Nosotros lo llamamos palco…

J. S.

Nosotros llamamos "palco" al escenario. Pues sí, el Palco real. La corona, no sé por qué motivo, no estaba completa, sólo tenía tres cuartas partes; el que faltaba, o la falta del último cuarto, se veía desde el paraíso. La gente de abajo, en cambio, veía la corona en todo su esplendor. Para mí, en el paraíso, la corona no era una corona, sino un hueco lleno de telarañas. Esto me produjo una impresión tan fuerte que siempre vuelvo a este recuerdo. Esto quiere decir que hay que ver todas las cosas en su círculo completo, que nadie ni nada puede ser entendido en una mirada única: hay que dar la vuelta y ver si falta un cuarto y si no falta ninguno hay que intentar ver lo que hay dentro.
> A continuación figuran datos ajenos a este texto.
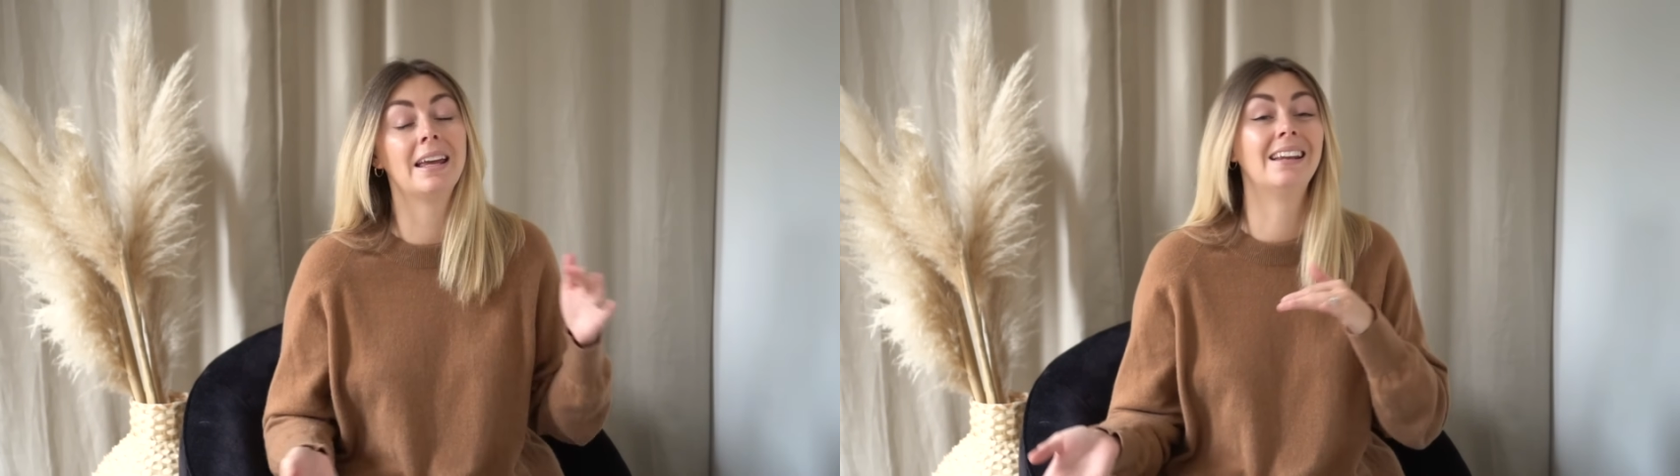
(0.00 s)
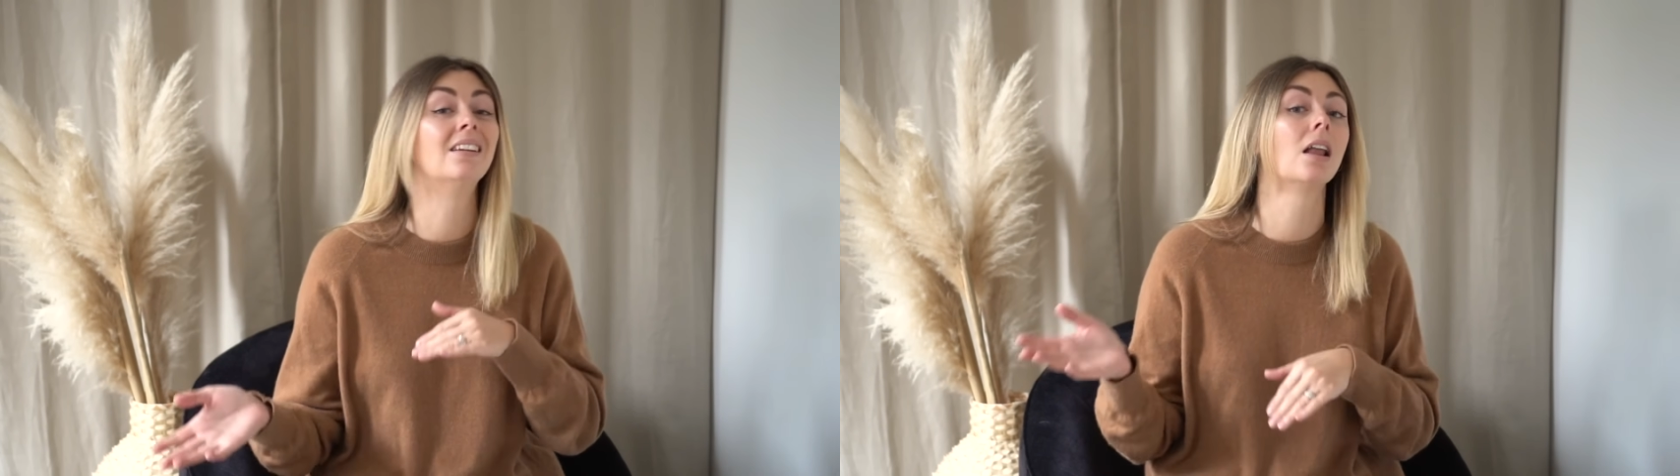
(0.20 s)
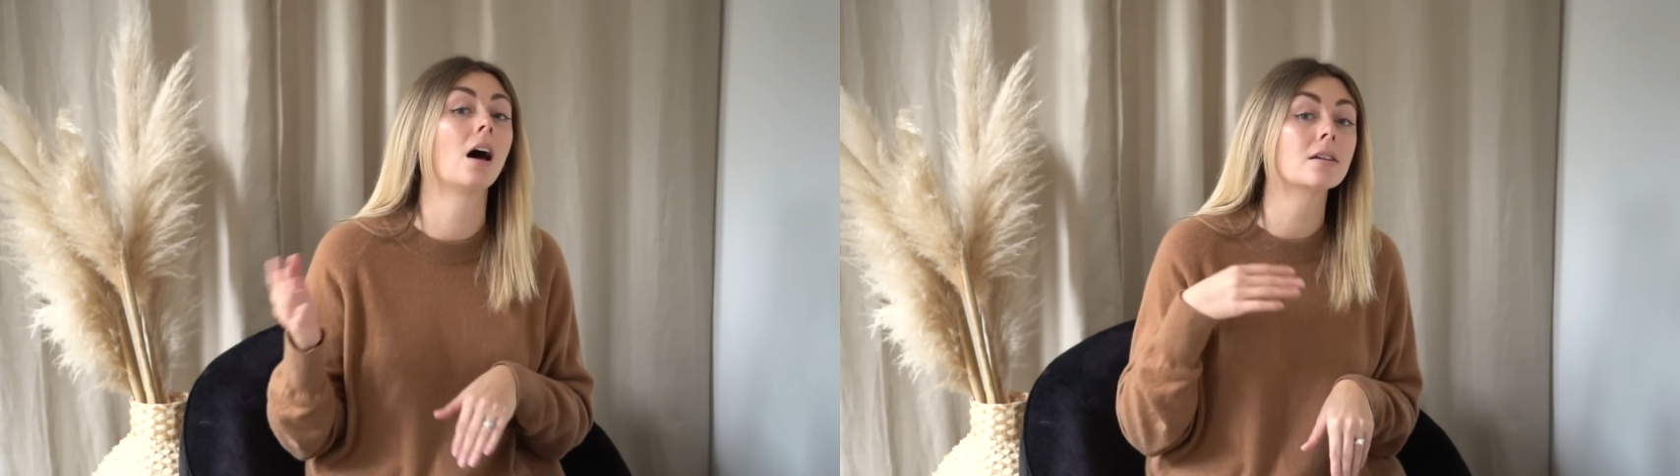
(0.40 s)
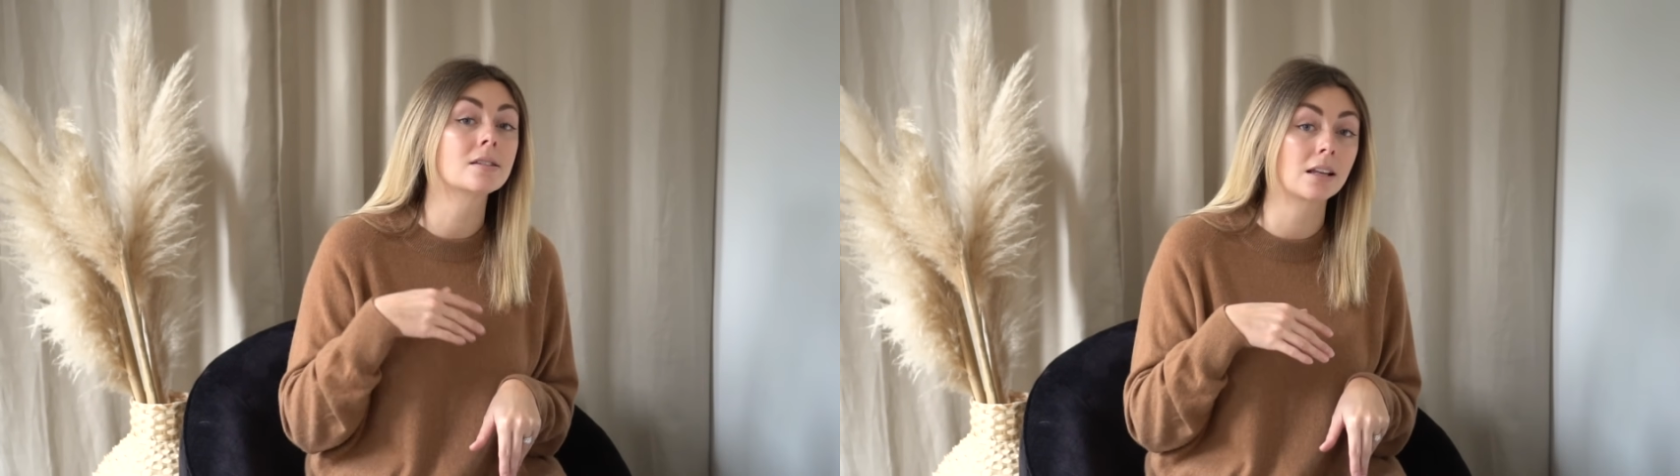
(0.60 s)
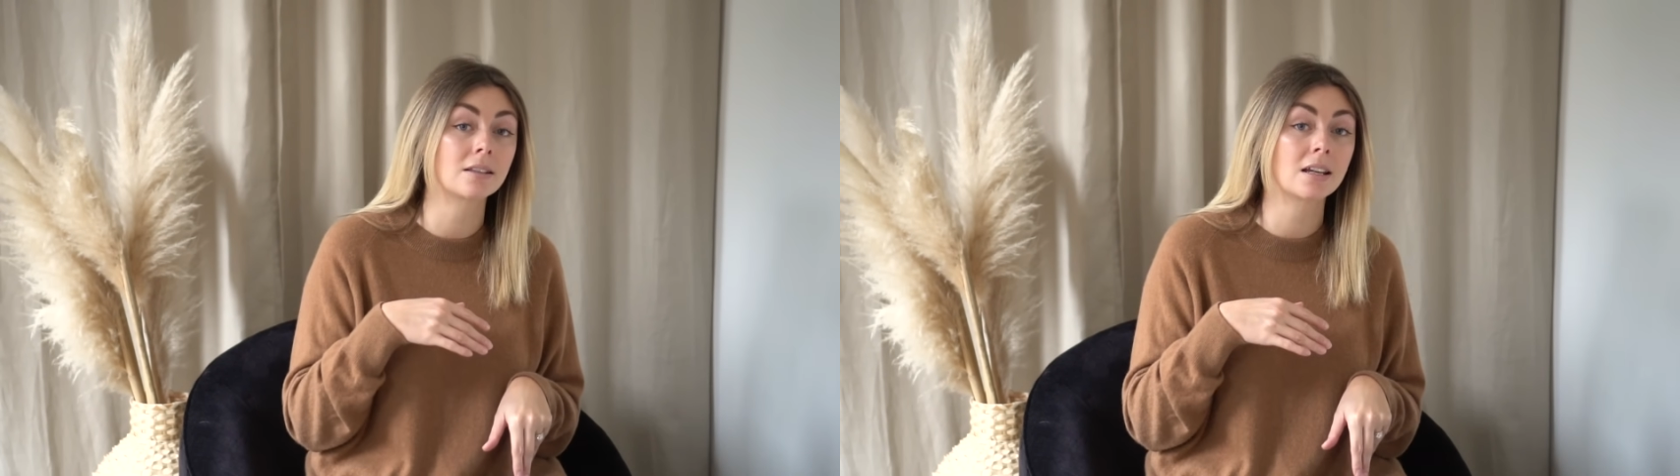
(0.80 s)
in
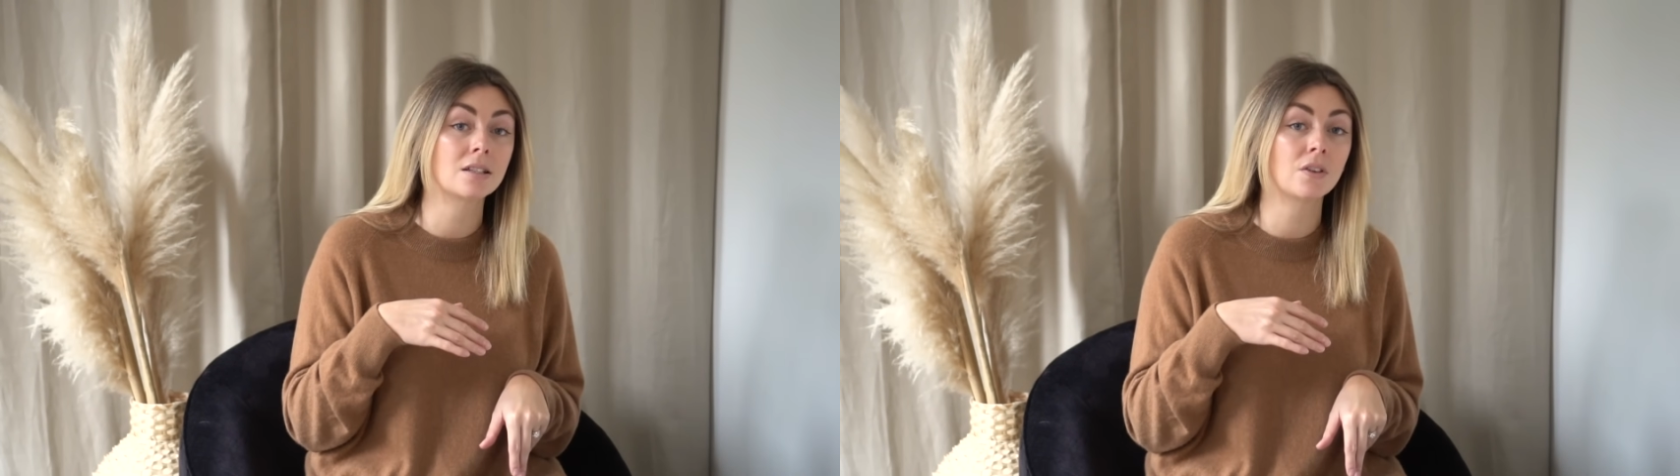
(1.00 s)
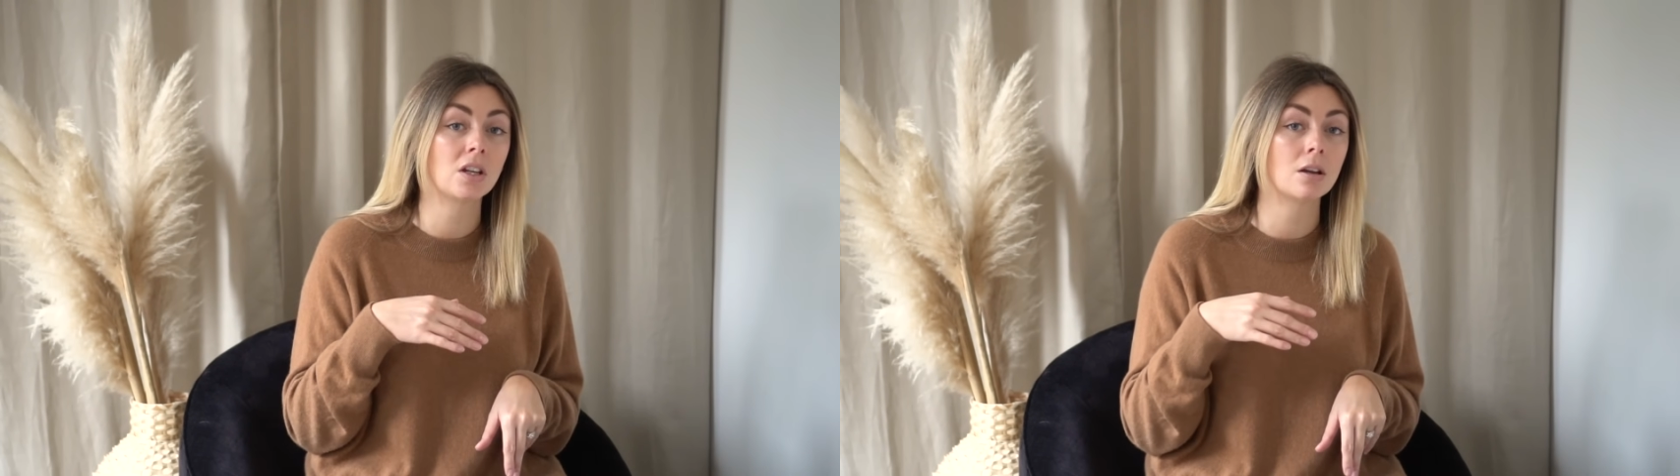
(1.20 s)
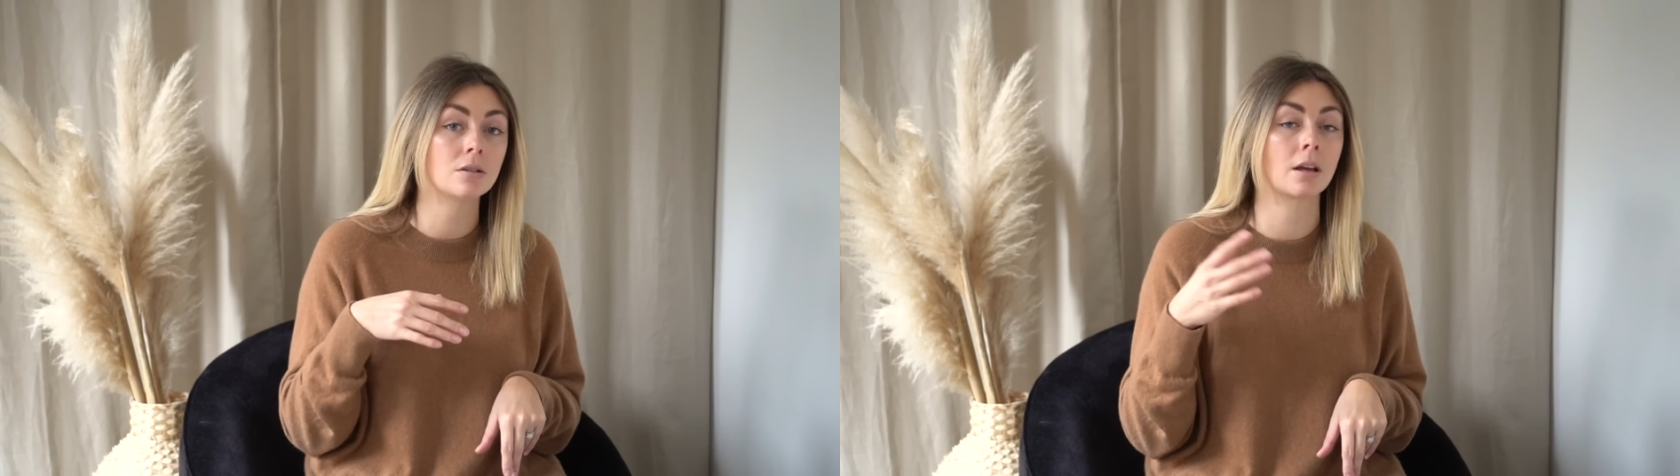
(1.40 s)
last Sunday's video,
Pienso que esto tuvo una importancia decisiva en mí; por eso, digo que no invento, que pongo a la vista lo que está ahí, pero como la mirada normal de la gente no ve, apenas reconoce, cuando se trata de hacer algo que implica decirle "atención", "mira", si se resiste y se pone una mirada oblicua sobre las cosas, las cosas parecen inventadas aunque sean las mismas. Por eso digo que no invento nada, "eu nao invento nada, lo atua a vista".

N. J.

¡Es increíble esto que está sucediendo! Lo que has dicho me hace pensar que hay una reflexión compartida por gente que ni siquiera se conoce, como tú y yo. Yo intuía que eso pasaba y ahora se confirma. El punto de partida de mi libro El balcón barroco, es el palco real del Teatro de Munich; verlo me permitió pensar que un acto teatral podía estar interferido por otro espectáculo, el de los reyes y el del palco mismo, al atraer la mirada del público y, en cierto modo, carcomerla. Es curioso que palcos reales…

J. S.

Hay muchas coincidencias.

N. J.

Eso me da un gran placer. Otra cosa es la imagen de gente que "no ve", tal vez ni siquiera mira; ahora bien, para poder mirar y ver hay que poder hacerlo y quererlo. En mi libro Historia de una mirada, que discurre sobre los escritos de Colón, trato de mostrar cómo en lo que ve y descubre está contenido todo lo que vendrá después; en suma, si realmente se ve no hay necesidad de inventar nada, en el sentido trivial de una literatura como pura invención de lo que no existe. En este modo de acercarse al hecho literario al mismo tiempo que se asume su índole compleja, se pueden ver relaciones muy simples con las cosas.

J. S.

Sí, mis libros descansan sobre cosas muy simples y debo decir que no necesito más.

N. J.

Y que son del común, sólo que el común no lo sabe. Habría por lo tanto una posibilidad de hacer literatura con cierta libertad y sin romperse demasiado la cabeza sobre finalidades o teleologías, haciendo lo que está en un orden circular de las cosas, en la mirada que simplemente presta atención a lo que se pone frente a ella y lo reorganiza en la palabra, poniéndose entero en ella.

J. S.

Yo no sé si en español existe el verbo reparar.

N. J.

Sí, por supuesto, "reparar en".

J. S.

Esto me parece muy importante porque en portugués tenemos ver, olhar y reparar. Olhar es una relación; ver es algo que estás recibiendo más lo que has mirado antes; reparar es volver a mirar para descubrir en lo mirado lo que verdaderamente es o lo que podríamos entender que es.